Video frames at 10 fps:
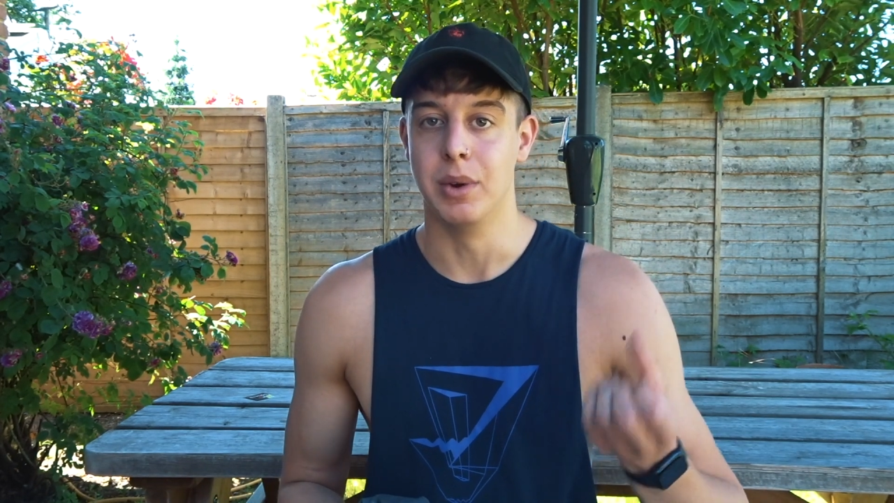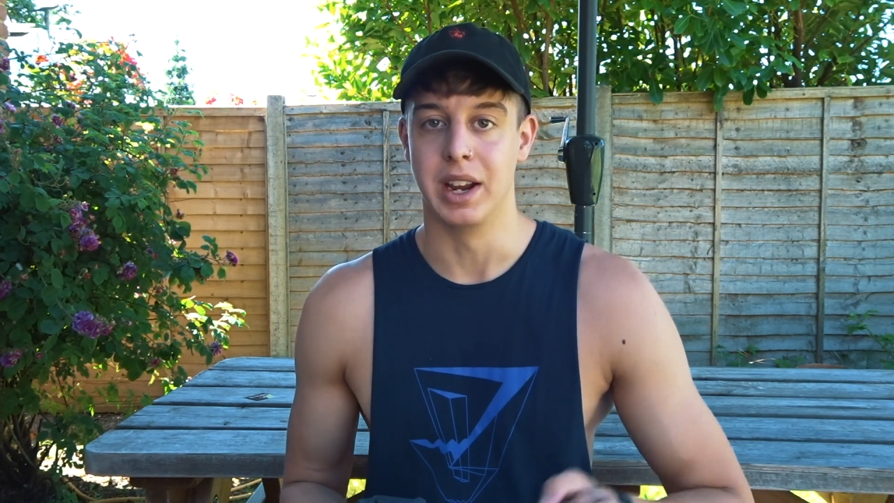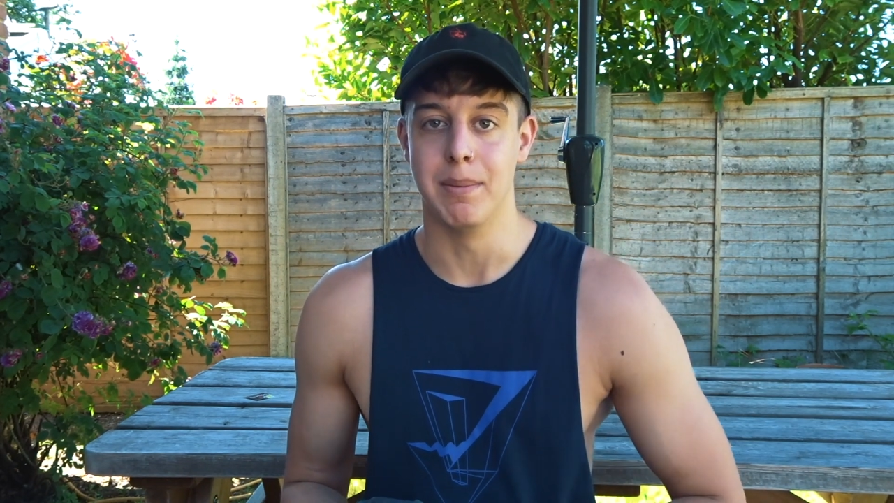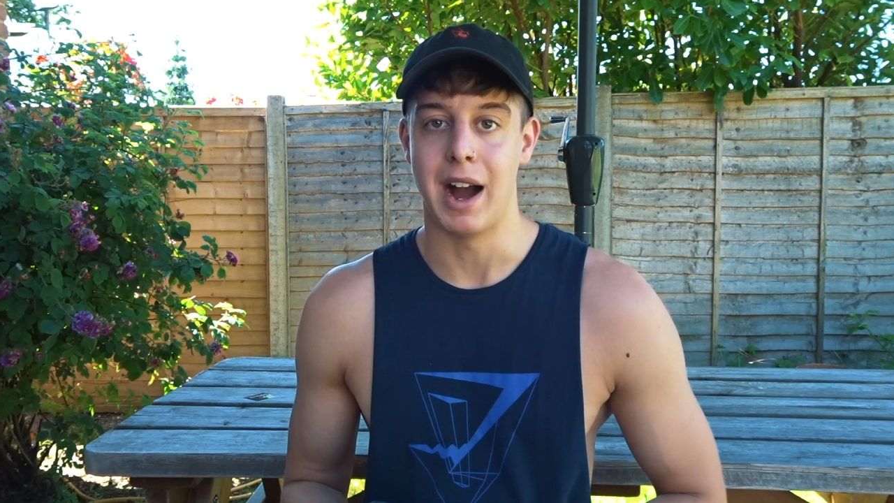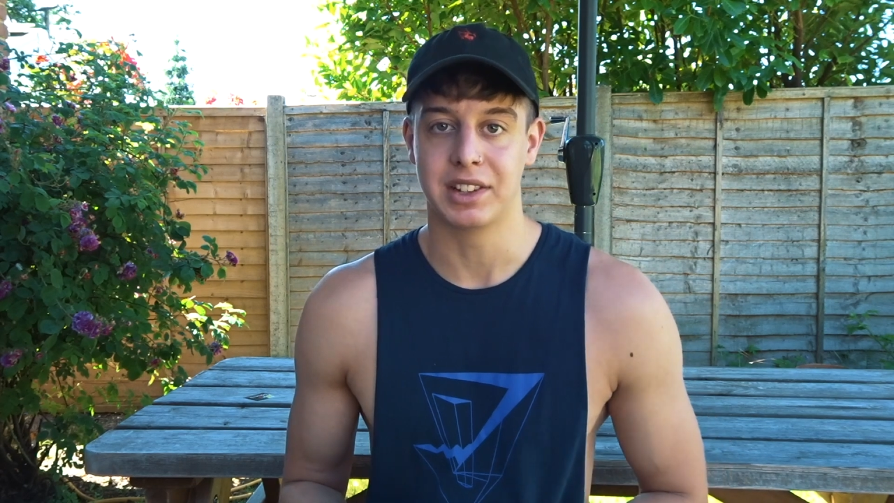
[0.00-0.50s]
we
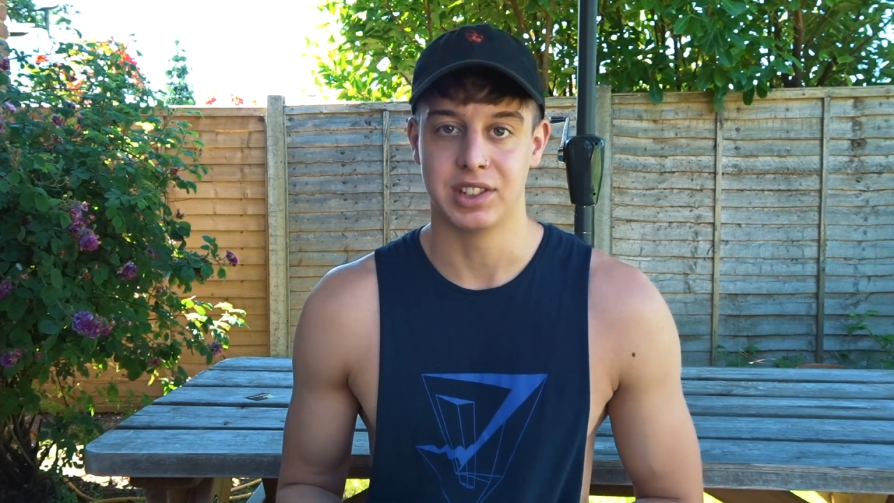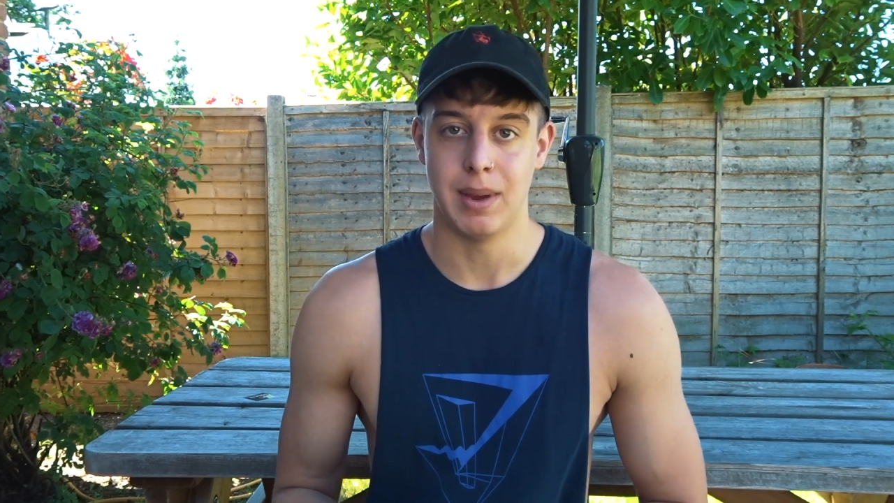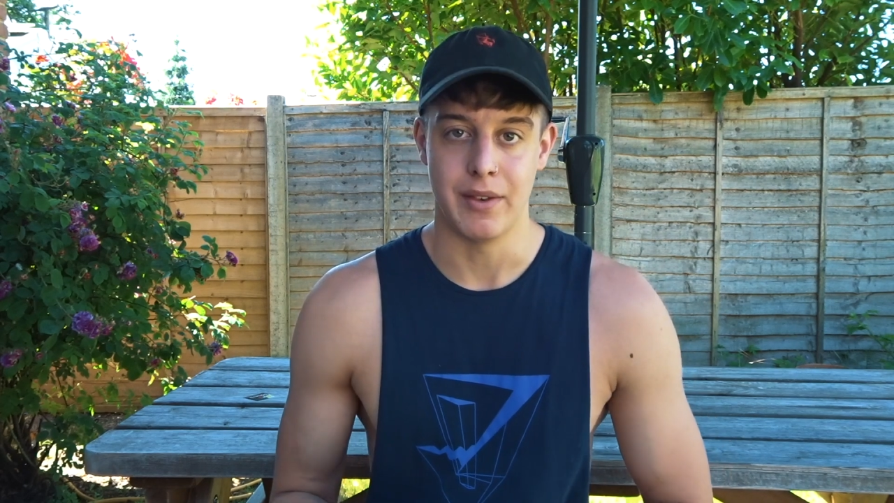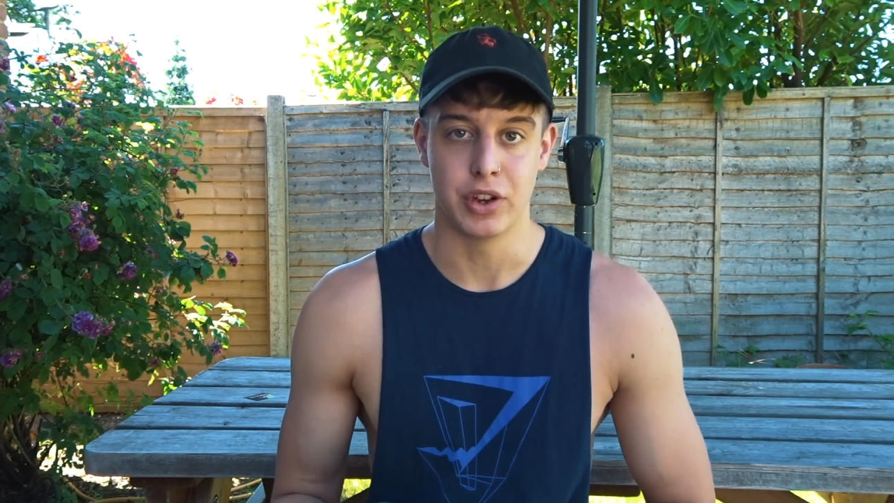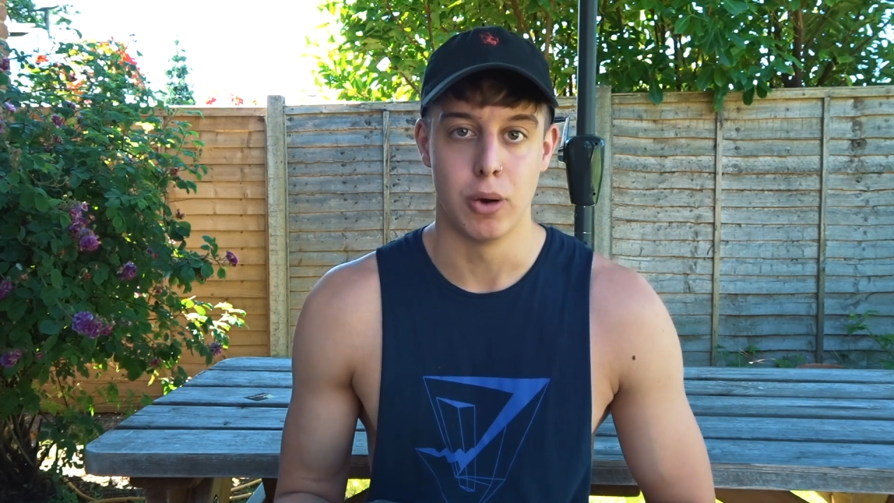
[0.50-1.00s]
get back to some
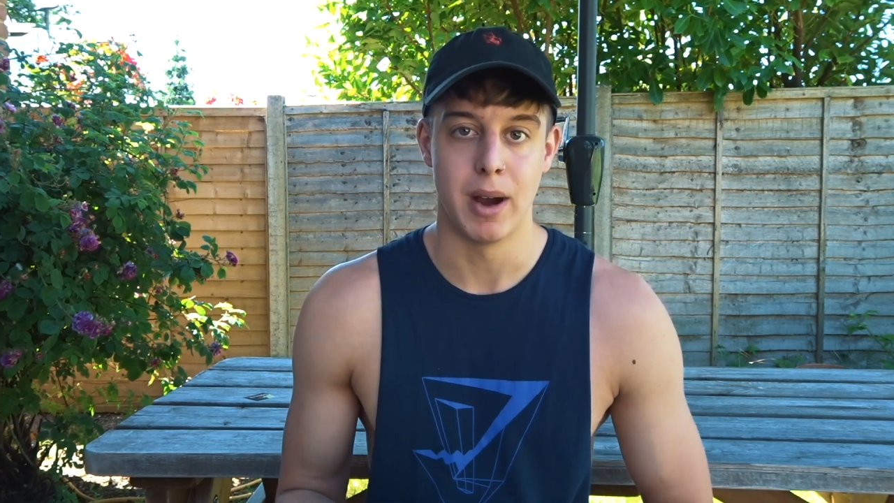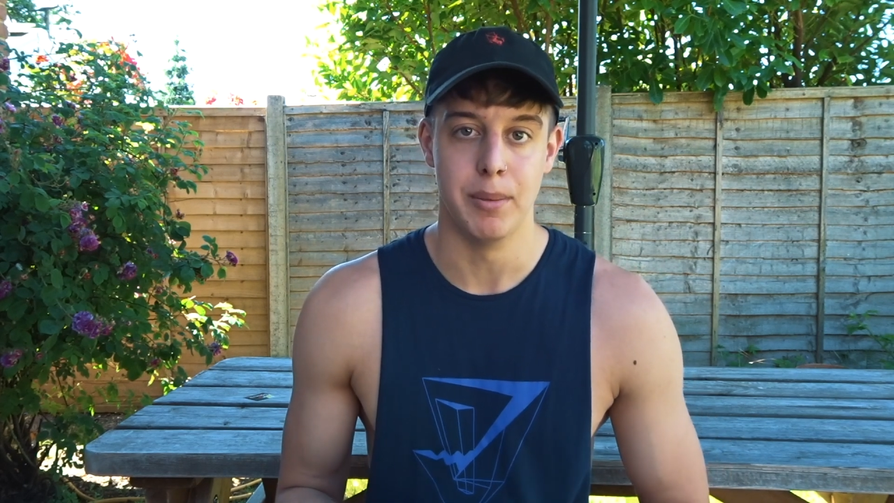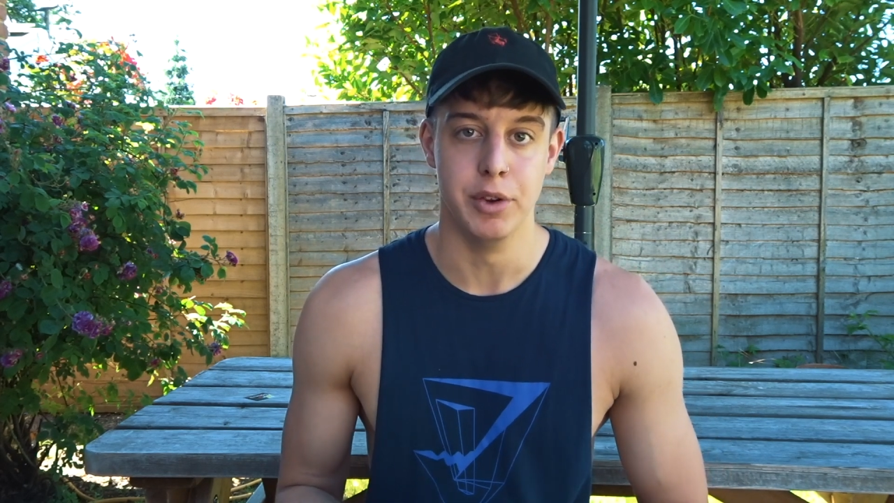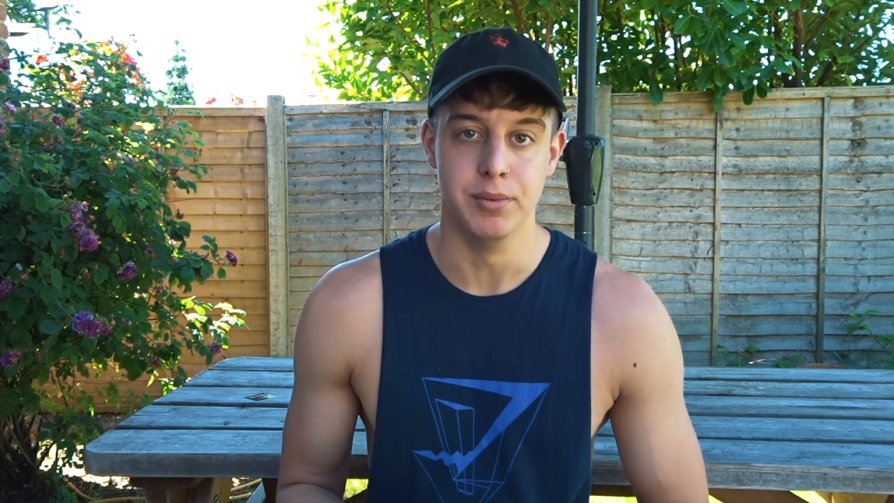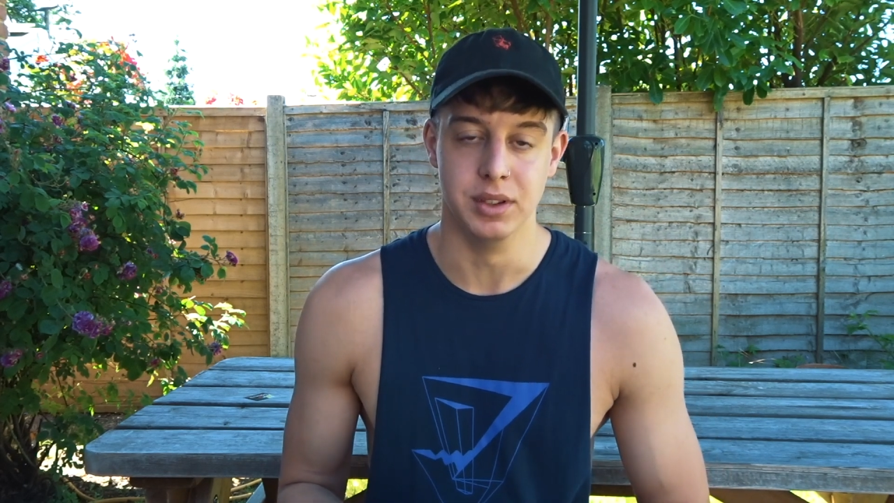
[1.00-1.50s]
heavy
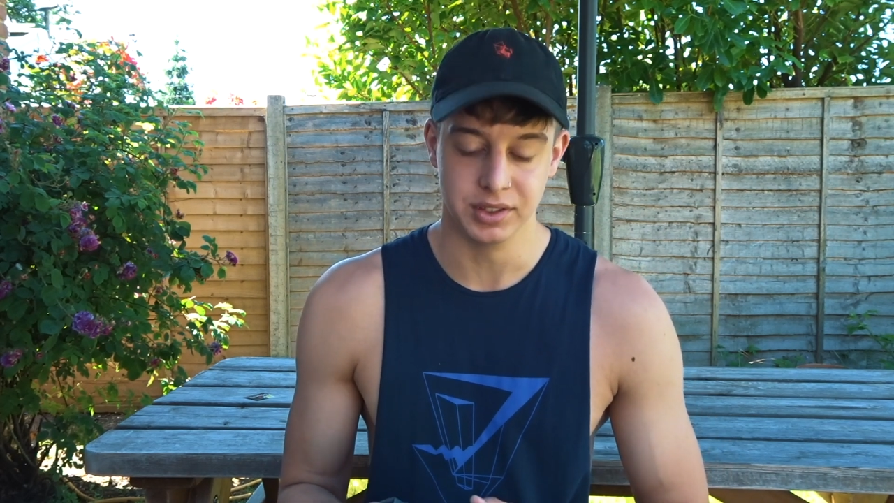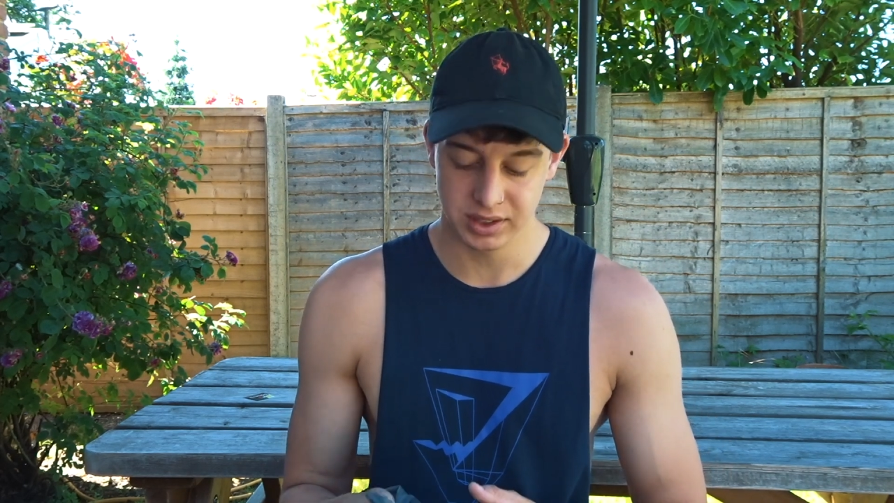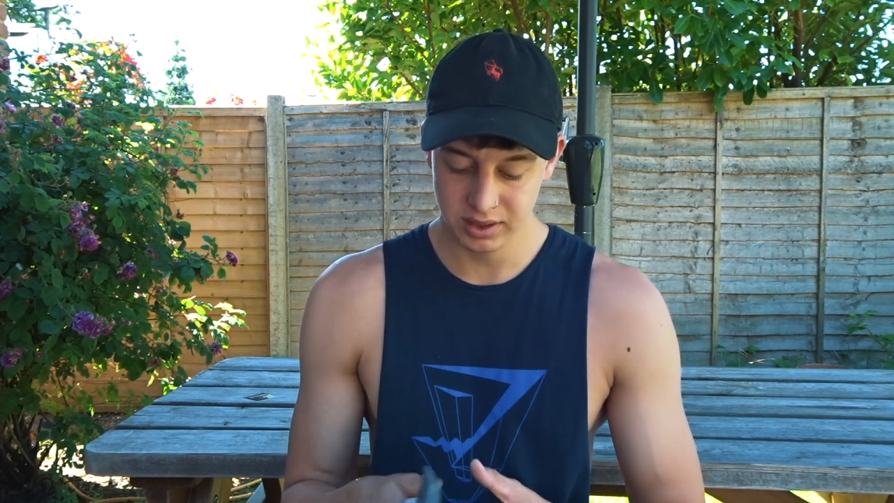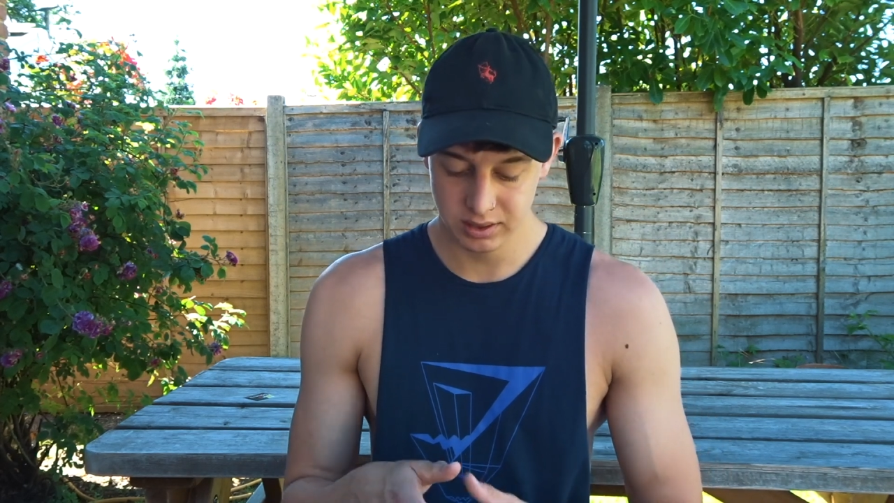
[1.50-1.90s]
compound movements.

# Exercise description
The records must be copied with no word altered, and without their pictures.

# Response box
Video frames at 10 fps:
[0.00-0.50s]
we
[0.50-1.00s]
get back to some
[1.00-1.50s]
heavy
[1.50-1.90s]
compound movements.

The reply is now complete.